We haven't seen it happen in self.__record_counter
, but it looks vulnerable in the same way.
We haven't had time yet to come up with a patch, but maybe something like this would work:
Use a threading.Lock()
to synchronize access to self.timers
and self.counters
. The self.flush()
involves network communication and can therefore take a long time. We don't want to block the receiving code during that time. Therefore maybe just use the lock to (deep-)copy self.timers
and reset it. Then release the lock and flush from the copy. (Or not copy at all, but just switch references, i.e. assign self.timers to a second variable pointing to the same dictionary and then assign self.timers an empty dict and continue flushing from the new variable.)

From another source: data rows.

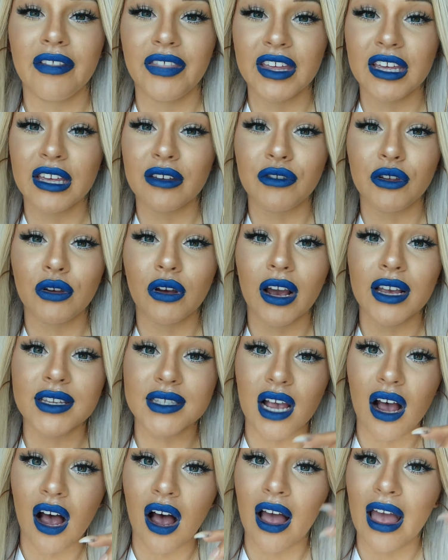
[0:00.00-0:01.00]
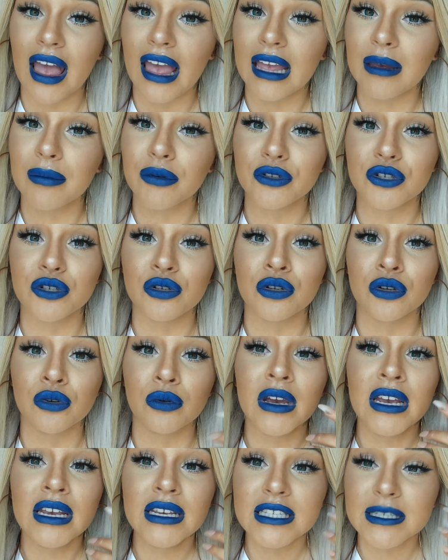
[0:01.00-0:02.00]
I think if you guys are able
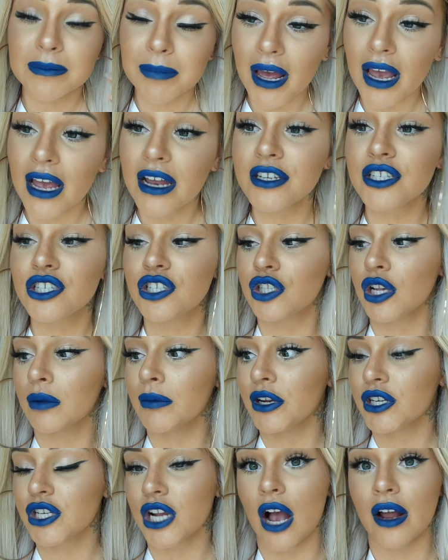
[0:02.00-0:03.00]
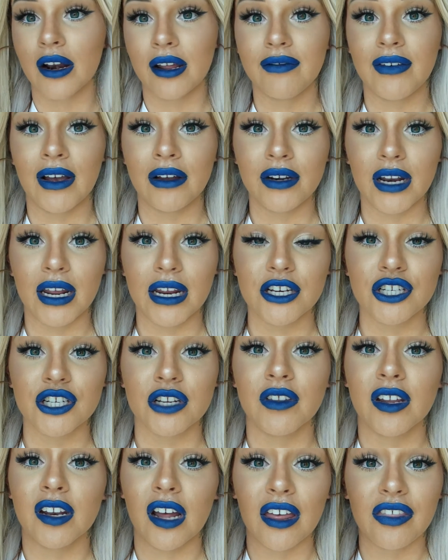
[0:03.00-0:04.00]
to splurge so much on a
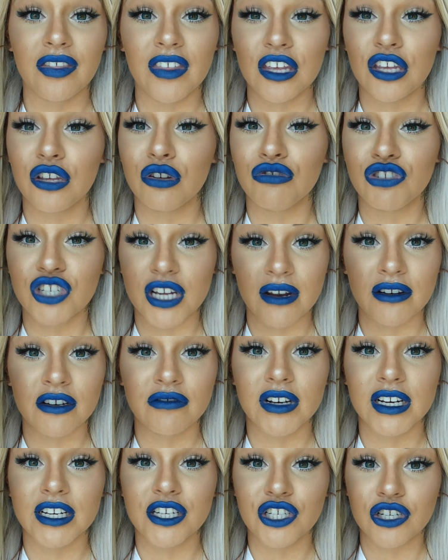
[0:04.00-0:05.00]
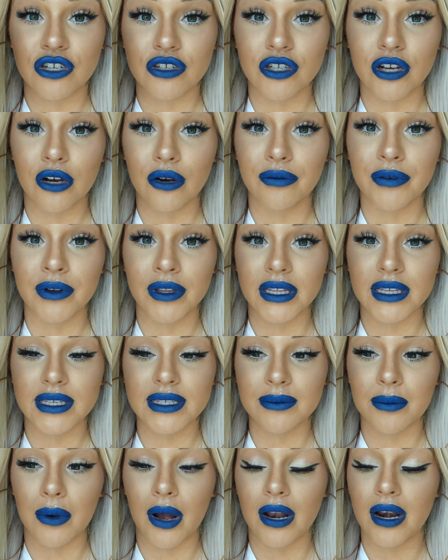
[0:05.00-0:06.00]
foundation, then I think you generally should go for
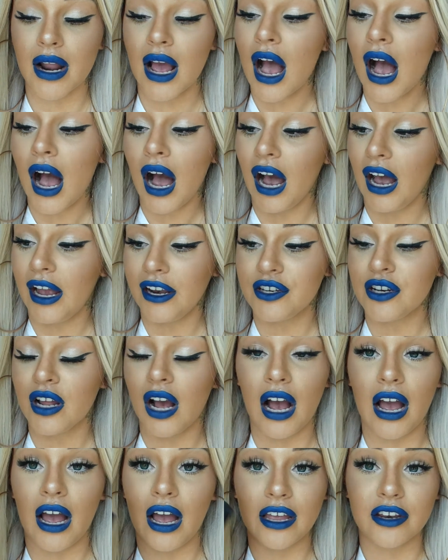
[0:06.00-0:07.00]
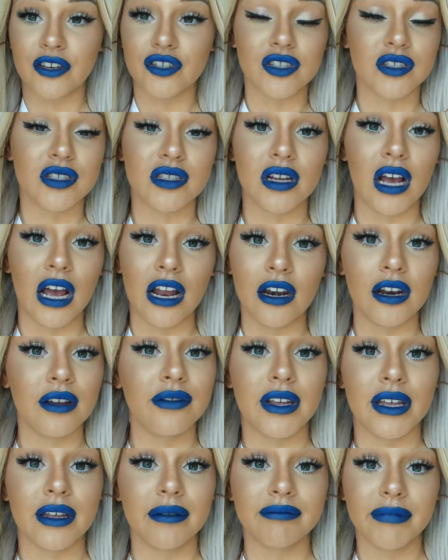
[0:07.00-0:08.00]
this one. I, I just, I
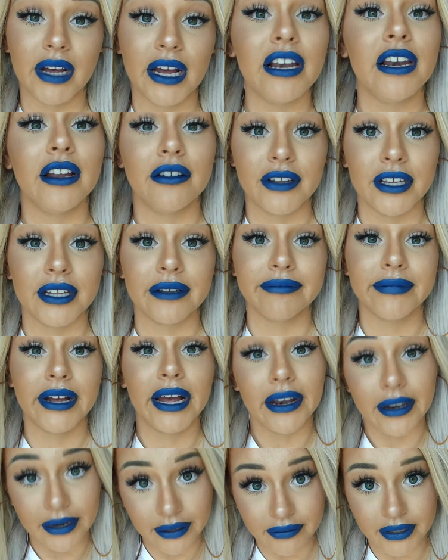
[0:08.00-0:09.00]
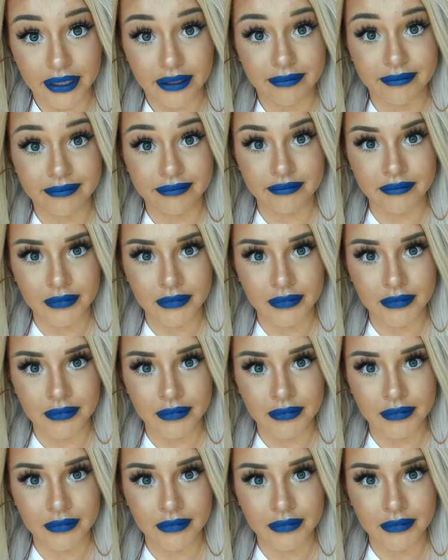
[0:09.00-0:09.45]
love it. I love it. I love it.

I just checked the master code and it doesn't involve the key check anymore (we're using 0.1.10). So maybe that bug is fixed. What's the ETA for the next release?
I looked at the changeset that fixes the problem.
It now looks like this:
timer = self.timers.setdefault(key, [ [], ts ])
timer[0].append(float(value or 0))
timer[1] = ts
When during flush the key is now deleted directly after setdefault
returns, then the new value will be stored only into the local timer value. And, I believe, it will simply be lost and never flushed.
I think that's OK, depending on the guarantees that pystatsd wants to make. If messages should not be dropped, then a different solution must be chosen.
@vvuksan Can you take a look at this when you get some time?